The tool abstracts over multiple providers and models, each with different characteristics:

  • Speed: From fastest (flux-schnell, ~3s) to slowest (gpt-image-1, ~1m)
  • Quality: Balancing prompt adherence, output diversity, and visual fidelity
  • Styles: Some models support style presets (realistic, illustration, pixel art, etc.)
  • Aspect Ratios: Models support various aspect ratios within their constraints

The generated images are automatically saved to the library and can be referenced as canvas nodes.

Notes

  • Supports multiple providers: OpenAI, Replicate
  • Model selection determines cost, speed, and quality characteristics
  • Generated images are persisted to the library for reuse and versioning
  • Respects rate limits and credit allocation

Enhancement Tools

::upscale

This tool upscales images to higher resolutions while preserving visual quality.

It uses Real-ESRGAN technology to intelligently increase image dimensions, making low-resolution images suitable for high-fidelity design work without visible artifacts or blur.

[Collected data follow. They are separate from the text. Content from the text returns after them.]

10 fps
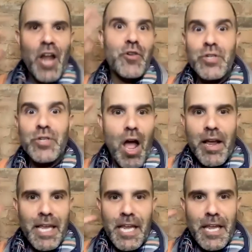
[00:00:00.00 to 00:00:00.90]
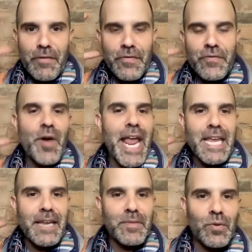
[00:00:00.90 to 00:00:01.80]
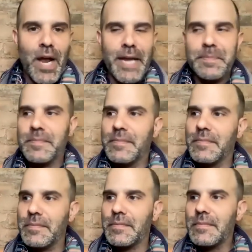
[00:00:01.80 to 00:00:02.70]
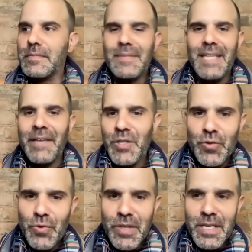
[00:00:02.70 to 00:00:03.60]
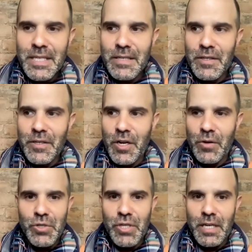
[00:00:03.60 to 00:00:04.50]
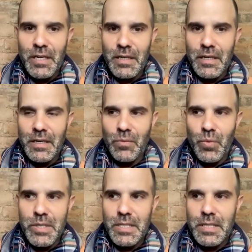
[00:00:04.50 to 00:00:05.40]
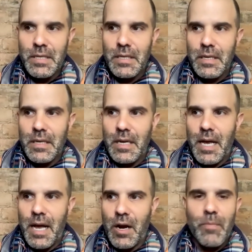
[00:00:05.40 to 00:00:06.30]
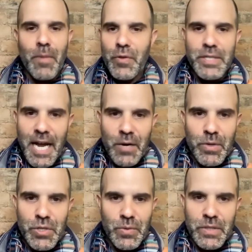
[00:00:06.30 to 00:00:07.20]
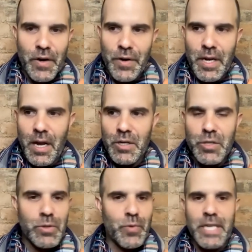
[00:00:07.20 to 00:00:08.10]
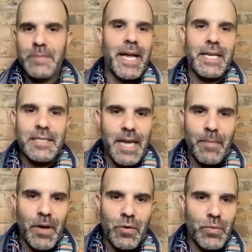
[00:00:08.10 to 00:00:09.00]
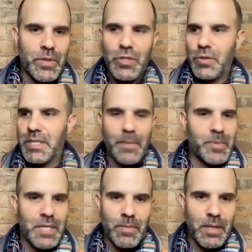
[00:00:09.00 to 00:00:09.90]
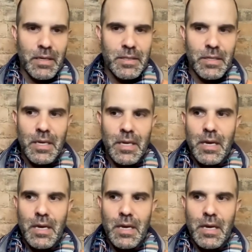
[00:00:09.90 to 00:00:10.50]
underdoggy framed, right? And the truth is, you know, she was, uh, her mother died when she was very young. She was raised by a stepmother with two step siblings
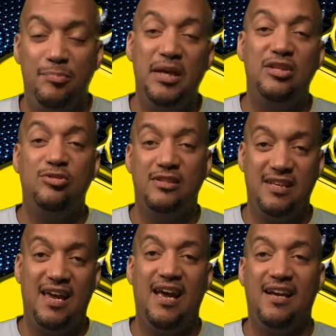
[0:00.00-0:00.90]
Patriots'
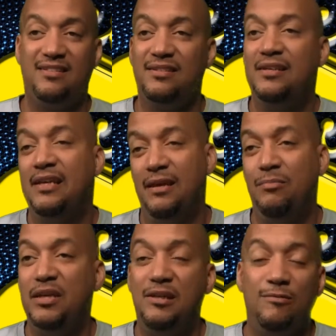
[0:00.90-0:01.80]
ass
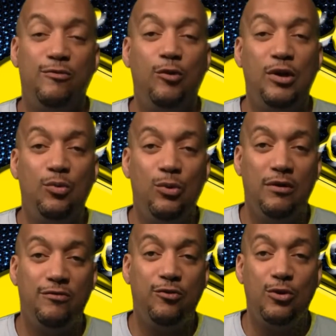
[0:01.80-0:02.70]
and beat them
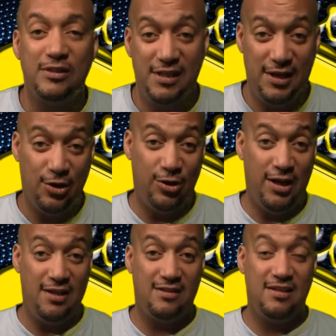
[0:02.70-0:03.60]
41-14
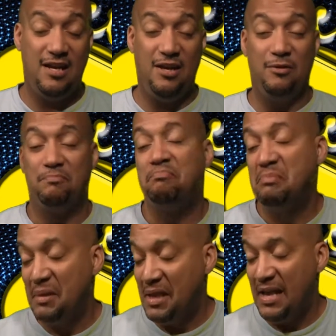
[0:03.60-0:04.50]
Arrowhead Stadium?
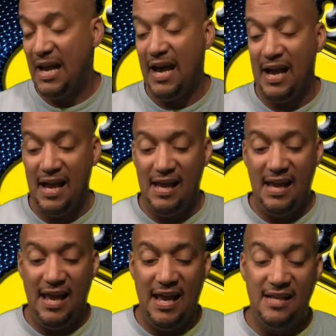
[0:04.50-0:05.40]

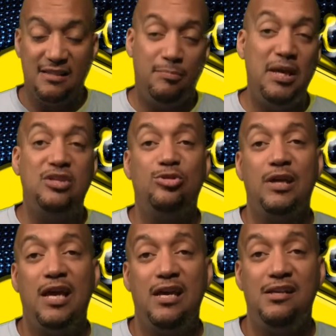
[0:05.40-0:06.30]
As a
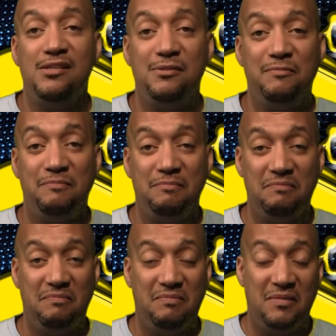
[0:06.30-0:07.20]
Patriot hater,
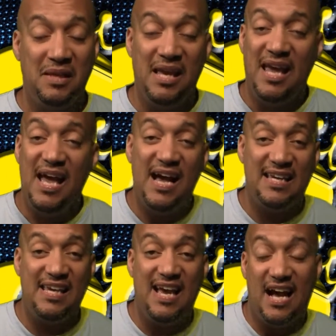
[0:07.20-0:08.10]
I
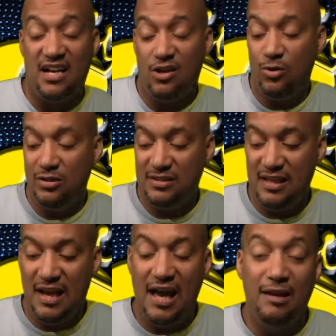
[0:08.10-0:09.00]
can, I can only
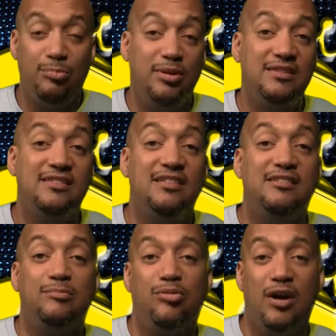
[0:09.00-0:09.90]
say I am pleasantly
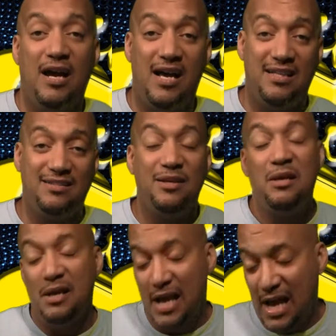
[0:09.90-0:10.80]
surprised.
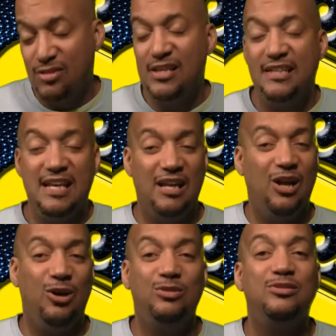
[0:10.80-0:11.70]
I'll take that
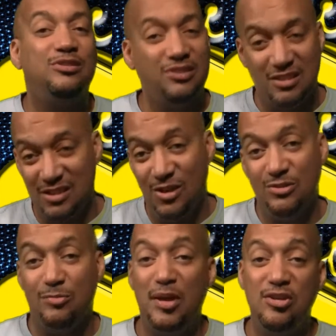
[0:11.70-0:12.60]
loss. Just as long
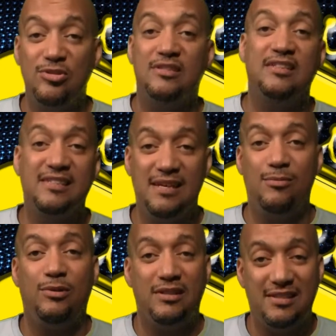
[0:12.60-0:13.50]
as the Patriots get their,
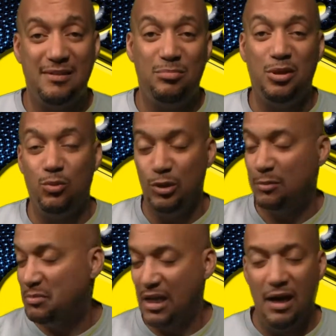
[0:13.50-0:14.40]
get butt
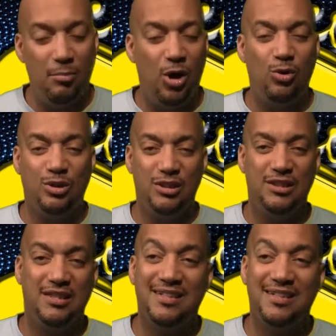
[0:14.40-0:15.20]
whooped, I'm all good.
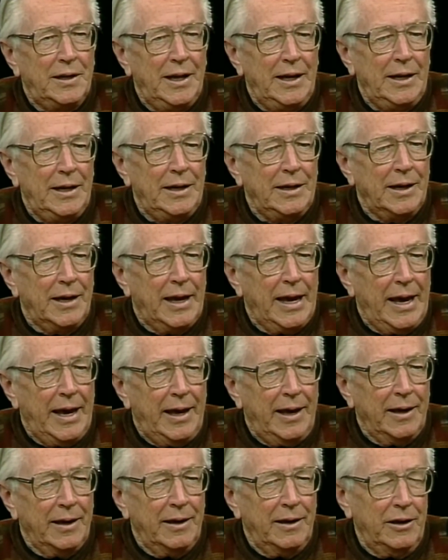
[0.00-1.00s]
a daily
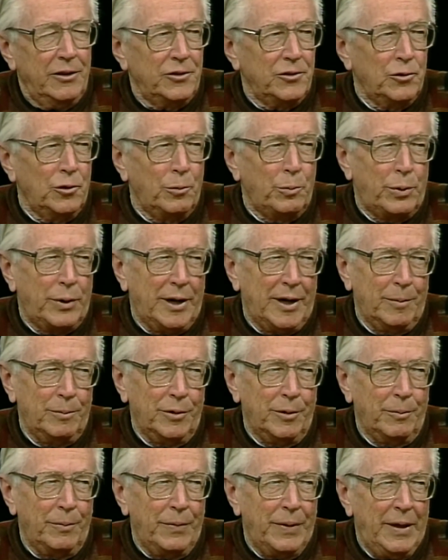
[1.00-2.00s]
gag is no
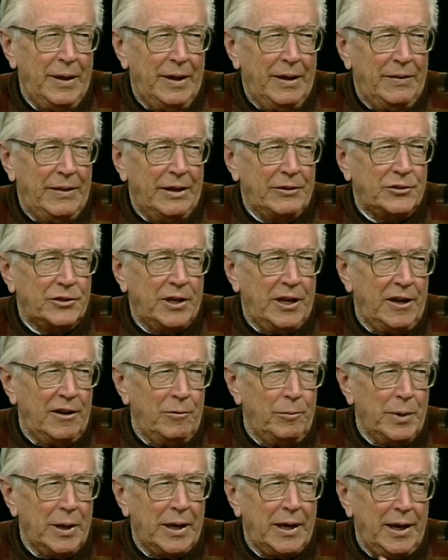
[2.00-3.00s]
problem. That's
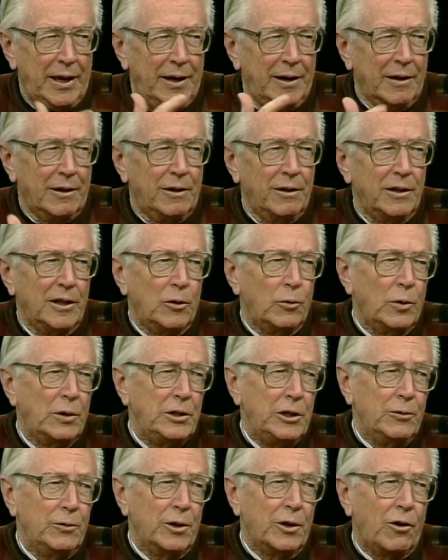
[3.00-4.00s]
kind of mechanical and
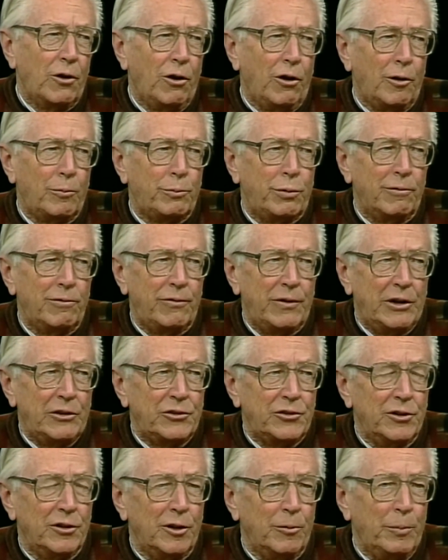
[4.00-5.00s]
what you would call
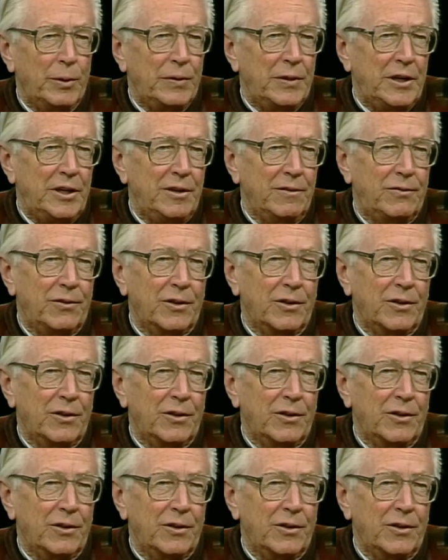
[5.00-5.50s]
professional, but the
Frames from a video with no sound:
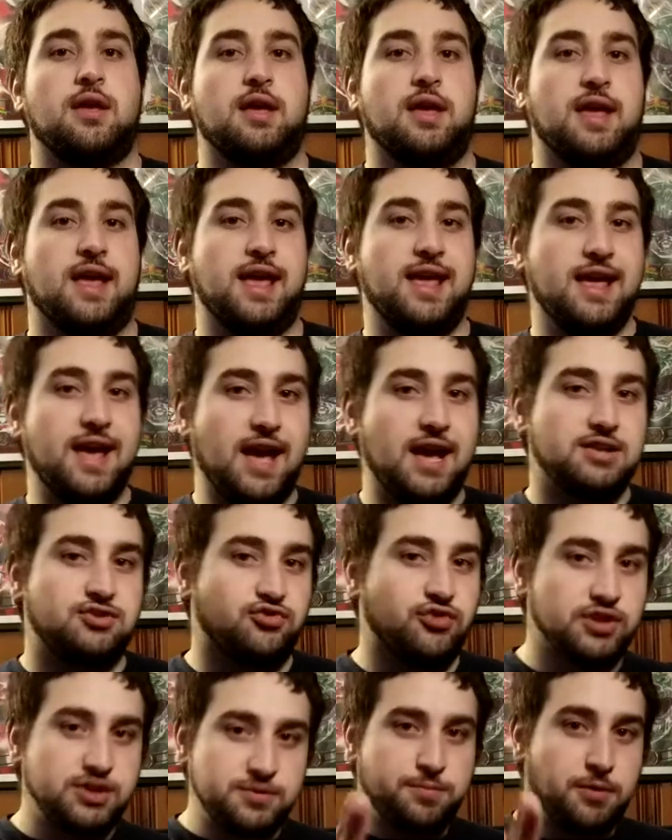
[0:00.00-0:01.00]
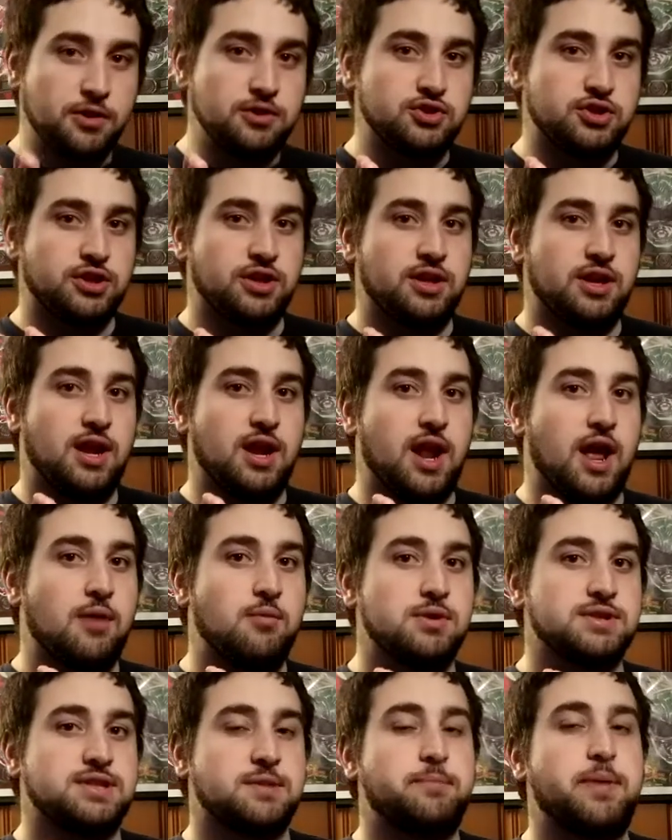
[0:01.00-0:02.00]
Hey guys, Rich Pollution, and
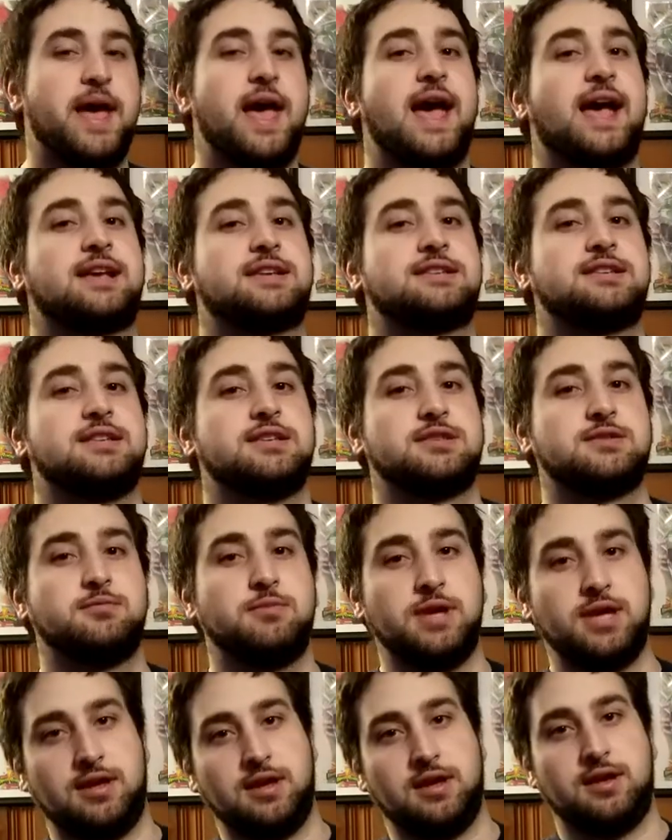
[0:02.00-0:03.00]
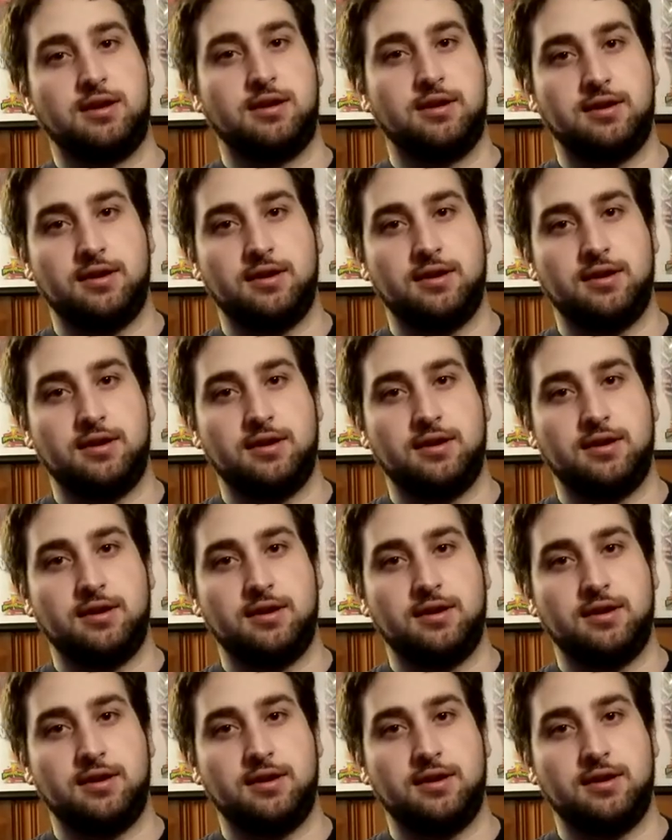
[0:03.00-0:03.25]
I went to PAX this weekend.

The tool enables the AI agent to enhance existing images in the canvas, transforming them from reference-quality assets into production-ready content.

Notes

  • Supports configurable scale factors (default: 4x)
  • Maintains visual quality during upscaling
  • Works with any input image format (PNG, JPG, WebP)

::remove_background

This tool removes backgrounds from images, isolating subjects for compositing and layering within designs.

It enables the AI agent to extract foreground elements from existing images, creating transparent assets that can be seamlessly integrated into design compositions.

The tool abstracts over multiple background removal models, each optimized for different use cases:

  • General-purpose removal for diverse image types
  • High-precision removal for complex subjects (hair, transparency, partial occlusion)
  • Fast removal for batch processing

Notes

  • Supports multiple models with different precision/performance characteristics
  • Returns transparent PNG images suitable for compositing
  • Handles complex edge cases (semi-transparent elements, fine details)

Philosophy

These tools bridge the gap between AI language models and visual design work. They enable AI agents to not just describe visual changes, but to actually generate and manipulate image assets as first-class citizens within the canvas.

By abstracting over provider-specific APIs and model characteristics, the tools present a unified interface that allows AI agents to focus on creative intent rather than technical implementation details.

The credit-aware design ensures that these resource-intensive operations are managed transparently, allowing the system to balance creativity with operational constraints.